Stanisława Pabian i Genowefa Migas – pracownice Urzędu Gminy w Dębnie – zakończyły zawodową pracę i przeszły na emeryturę. W sumie w urzędzie przpracowały 81 lat. Koledzy i koleżanki pożegnali je 31 maja w ostatnim dniu ich zawodowej pracy. Były podziękowania, wspomnienia i żal z powodu rozstania.
– Obie panie były przykładem pracowników wykonujących swoje obowiązki niezwykle starannie i z wielkim zaangażowaniem. Będzie nam ich brakowało – komentuje Grzegorz Brach, Wójt Gminy Dębno.
Oficjalne pożegnanie nastąpiło rano. Były podziękowania od wójta Grzegorza Bracha, pamiątkowe albumy z dedykacją i okazja do wspomnień. Niektórym trudno było ukryć wzruszenie, a przy indywidualnych rozmowach nierzadko pojawiały się łzy. – Mówi się, że nie ma ludzi nie do zastąpienia, ale to nieprawda.

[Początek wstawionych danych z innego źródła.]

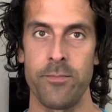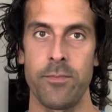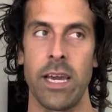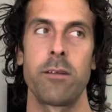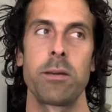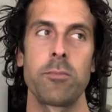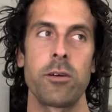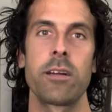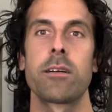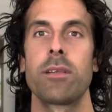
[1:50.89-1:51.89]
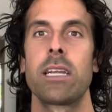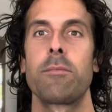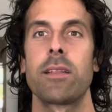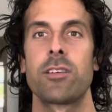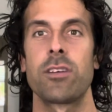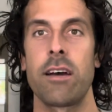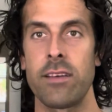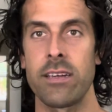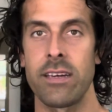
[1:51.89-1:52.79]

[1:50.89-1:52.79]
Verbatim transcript: I hear people here complain about the traffic.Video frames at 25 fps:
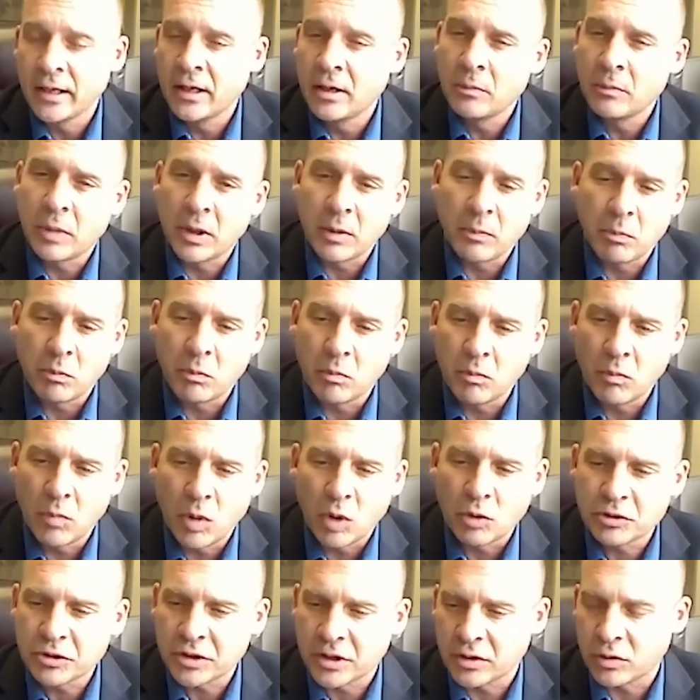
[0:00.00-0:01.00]
But
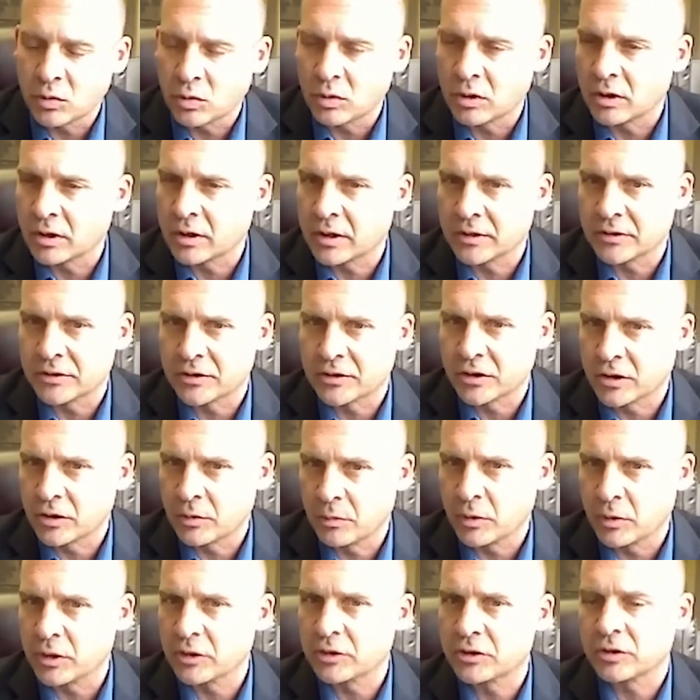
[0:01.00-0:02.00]
most of the work is
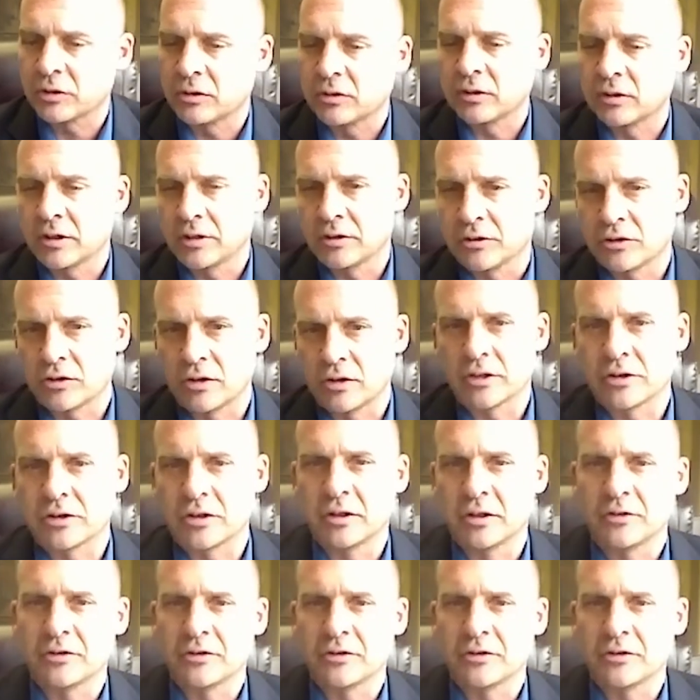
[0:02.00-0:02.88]
commercial construction.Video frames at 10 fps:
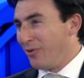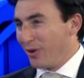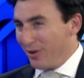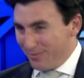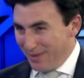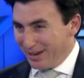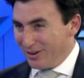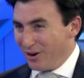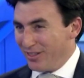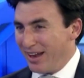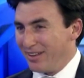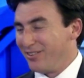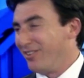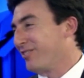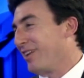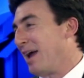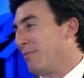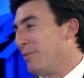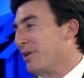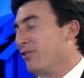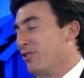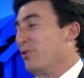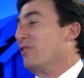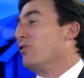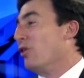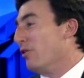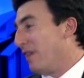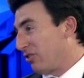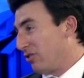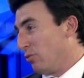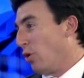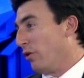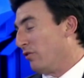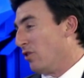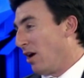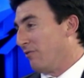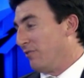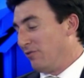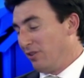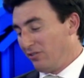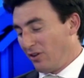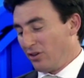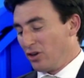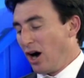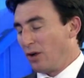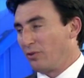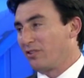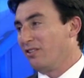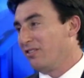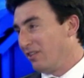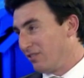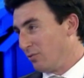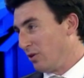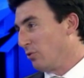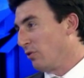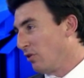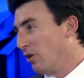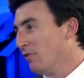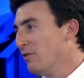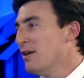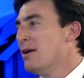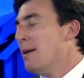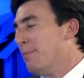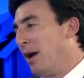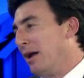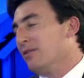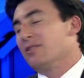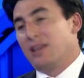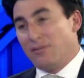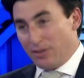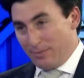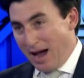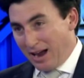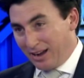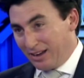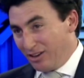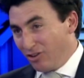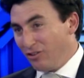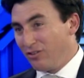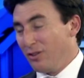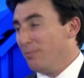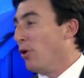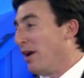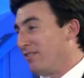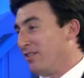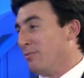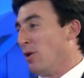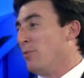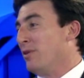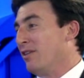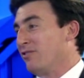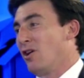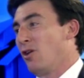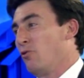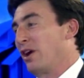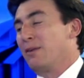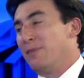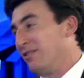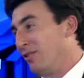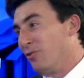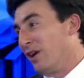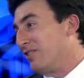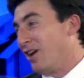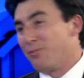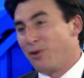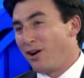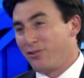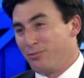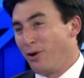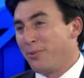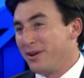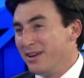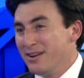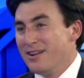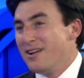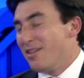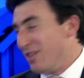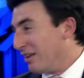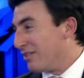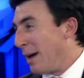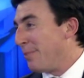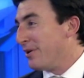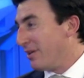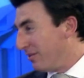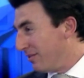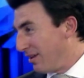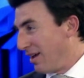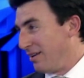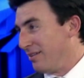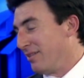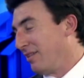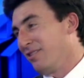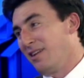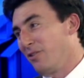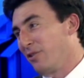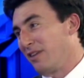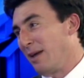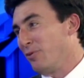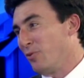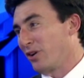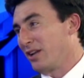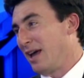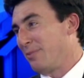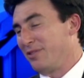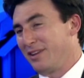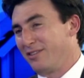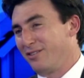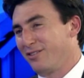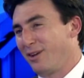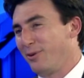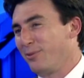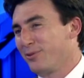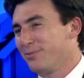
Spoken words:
I want to make note of that as a disclaimer, because the reserve actually was $950, so the guide was consistent with the reserve. But given the market conditions and the buoyancy at the moment, there's no recommended retail price for a property. Things happen, and that's another example of what can happen in the eastern suburbs.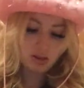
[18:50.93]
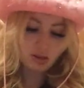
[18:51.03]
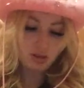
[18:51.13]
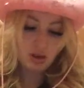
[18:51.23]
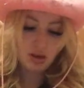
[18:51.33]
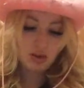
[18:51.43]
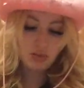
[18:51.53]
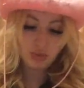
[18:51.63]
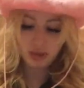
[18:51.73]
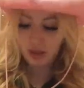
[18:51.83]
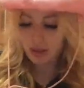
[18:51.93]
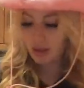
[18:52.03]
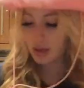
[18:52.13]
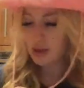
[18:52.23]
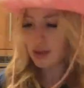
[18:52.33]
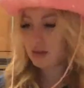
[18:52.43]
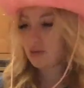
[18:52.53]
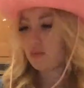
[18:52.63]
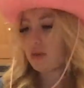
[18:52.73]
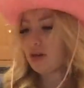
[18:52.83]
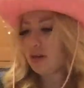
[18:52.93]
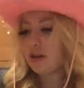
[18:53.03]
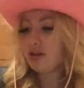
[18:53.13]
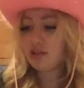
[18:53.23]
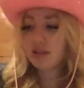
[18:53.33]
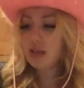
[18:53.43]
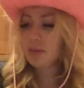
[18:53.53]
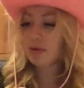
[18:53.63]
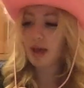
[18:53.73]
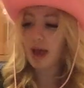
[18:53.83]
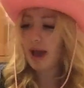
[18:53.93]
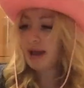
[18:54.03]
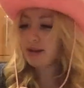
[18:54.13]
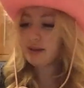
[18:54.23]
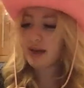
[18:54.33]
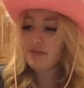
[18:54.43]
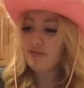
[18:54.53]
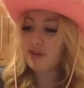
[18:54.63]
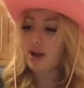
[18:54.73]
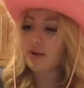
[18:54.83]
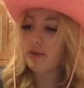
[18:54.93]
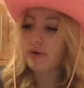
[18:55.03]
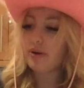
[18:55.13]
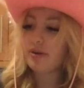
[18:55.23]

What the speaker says: Still really sticky, so we are gonna just keep adding that flour.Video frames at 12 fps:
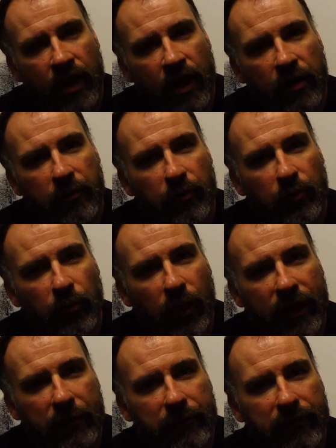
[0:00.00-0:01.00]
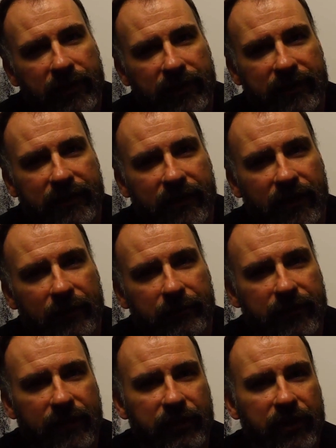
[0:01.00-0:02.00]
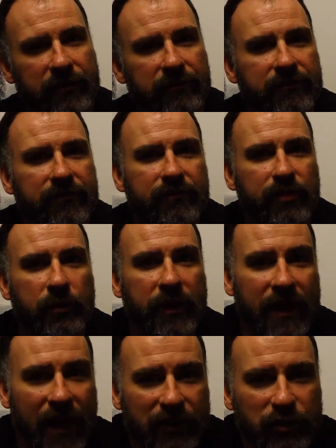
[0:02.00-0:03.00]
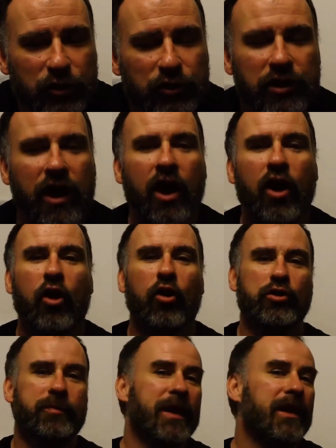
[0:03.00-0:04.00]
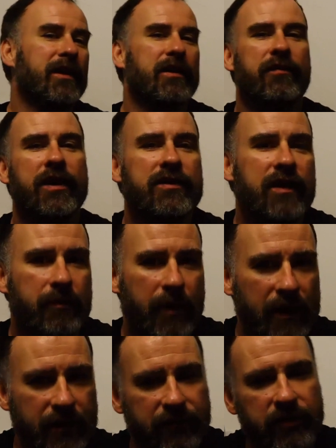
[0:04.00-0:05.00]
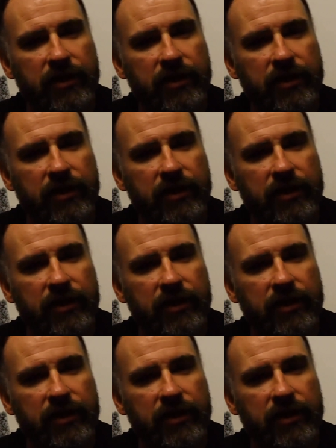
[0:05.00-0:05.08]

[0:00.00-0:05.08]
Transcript: when I'm giving public lectures or speaking at events like Pint of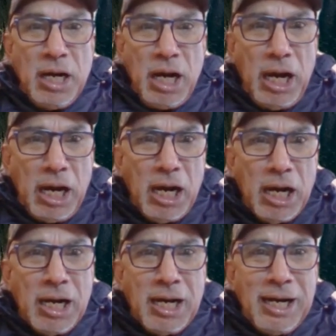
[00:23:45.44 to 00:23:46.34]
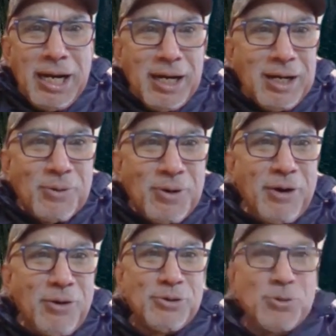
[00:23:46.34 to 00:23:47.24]
Ah,
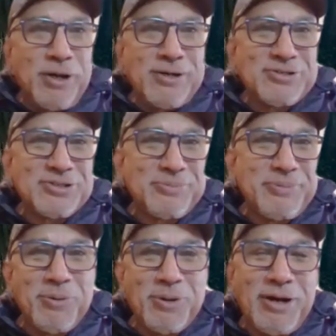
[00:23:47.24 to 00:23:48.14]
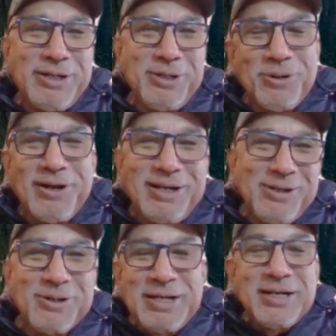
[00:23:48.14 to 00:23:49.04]
I don't know the water system here. What do I do? What do I
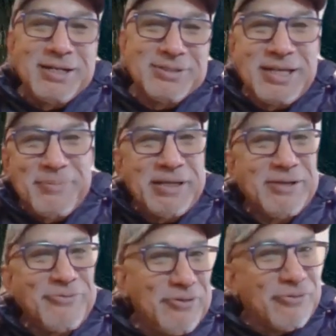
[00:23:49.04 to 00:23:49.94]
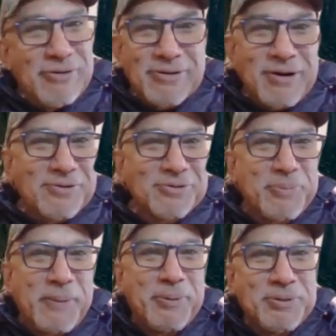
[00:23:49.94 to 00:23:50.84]
do? I just had to make a few phone calls and
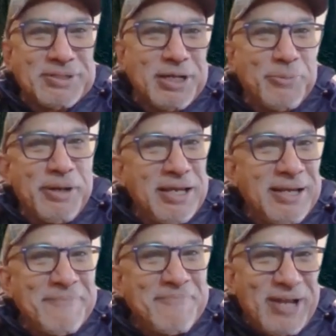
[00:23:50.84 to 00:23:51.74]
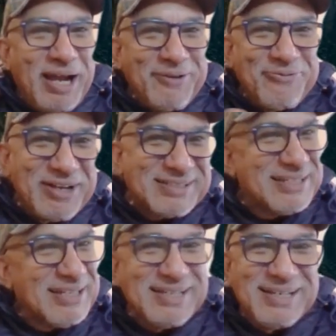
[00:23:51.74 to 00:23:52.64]
people would tell me how to fix
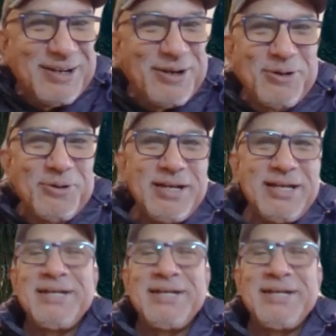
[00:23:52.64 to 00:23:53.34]
it, you know.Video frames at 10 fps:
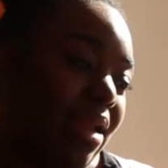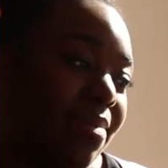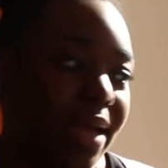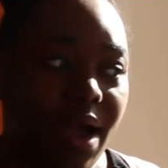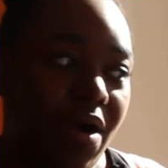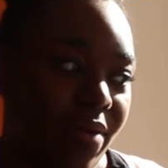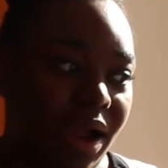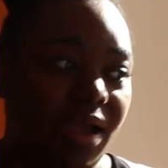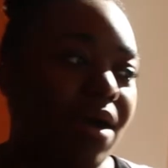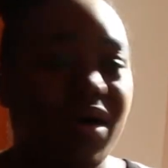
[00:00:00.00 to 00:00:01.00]
And I'm like, all
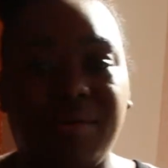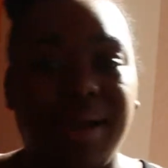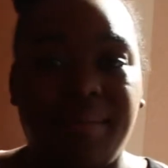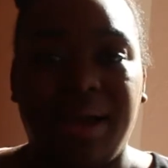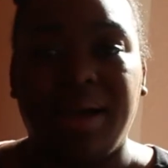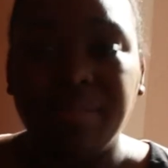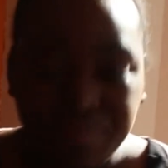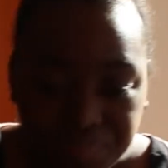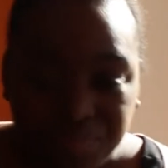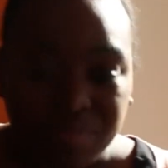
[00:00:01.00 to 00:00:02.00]
right, Mom.
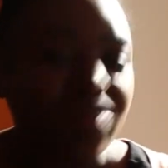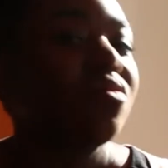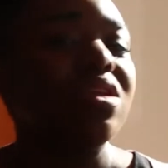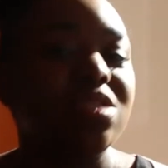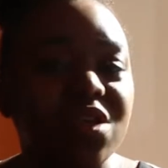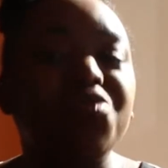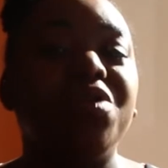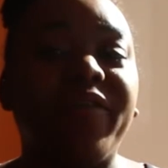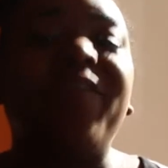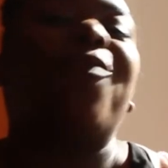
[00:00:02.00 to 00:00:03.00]
So, you
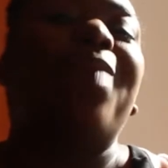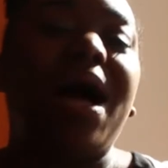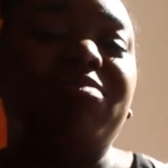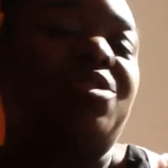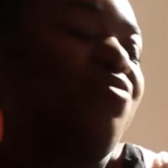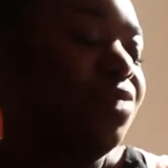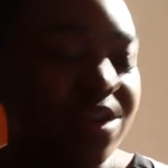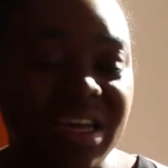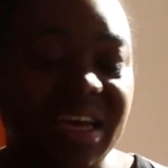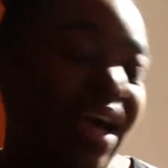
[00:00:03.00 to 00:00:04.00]
know, for a while I was doing real good.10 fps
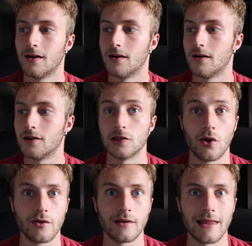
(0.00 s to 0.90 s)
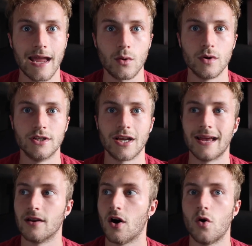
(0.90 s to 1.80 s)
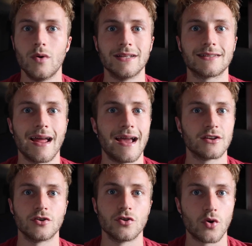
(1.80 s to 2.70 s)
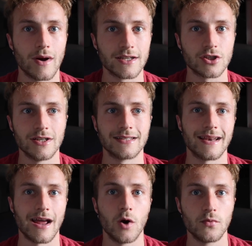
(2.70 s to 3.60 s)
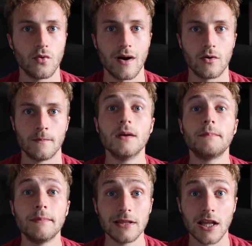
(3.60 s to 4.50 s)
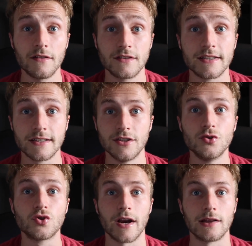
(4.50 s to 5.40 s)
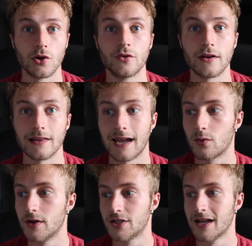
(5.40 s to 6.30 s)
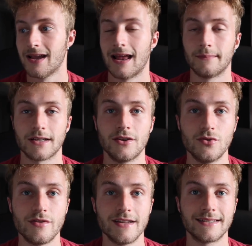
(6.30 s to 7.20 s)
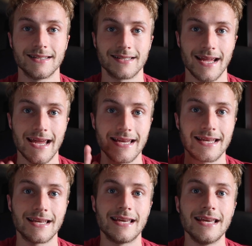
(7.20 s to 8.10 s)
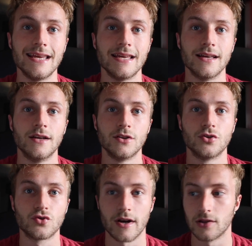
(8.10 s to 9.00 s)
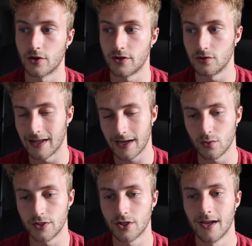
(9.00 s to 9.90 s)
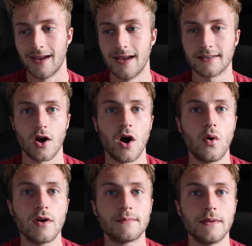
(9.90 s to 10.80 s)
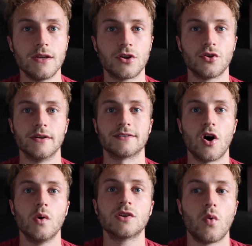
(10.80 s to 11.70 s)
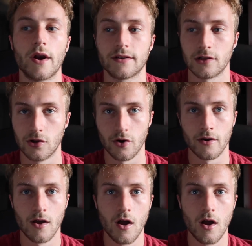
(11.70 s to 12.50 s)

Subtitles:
learn the language and always answer your questions and help you out. People love to see you trying to learn their language, and I'm telling you, this is a key to trying to learn a new language, is always being curious, always wanting to learn,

Obowiązki zostaną przejęte przez innych, ale osób nie da się zastąpić, bo każdy jest indywidualnością – mówiła Renata Kargol, kierownik referatu administracyjnego.
W ciągu kilkudziesięciu lat prac każdy z pań wypracowała indywidualny styl prac. Genowefa Migas pracę w urzędzie rozpoczęła w 1966 roku jako 19-letnia dziewczyna. Była młodszym referentem, starszym refertem i inspektorem zawsze pracując w księgowości. Ze stażem 45 lat pracy stała się absolutną rekordziestką w urzędzie.
Stanisława Pabian do urzędu trafiła w 1975 roku. W latach 1983-1990 była sekretarzem urzędu, od 1990 roku pełniła funkcję inspektora zajmując się m.in. inwestycjami. W 1997 roku została kierownikiem Urzędu Stanu Cywilnego pełniąc tę funckję do ostatniego dnia pracy. – Miała optymistyczne podejście nawet do natrudniejszych spraw. Nie było dla niej spraw nie do rozwiązania – wspomina Marian Kurek, Sekretarz Gminy.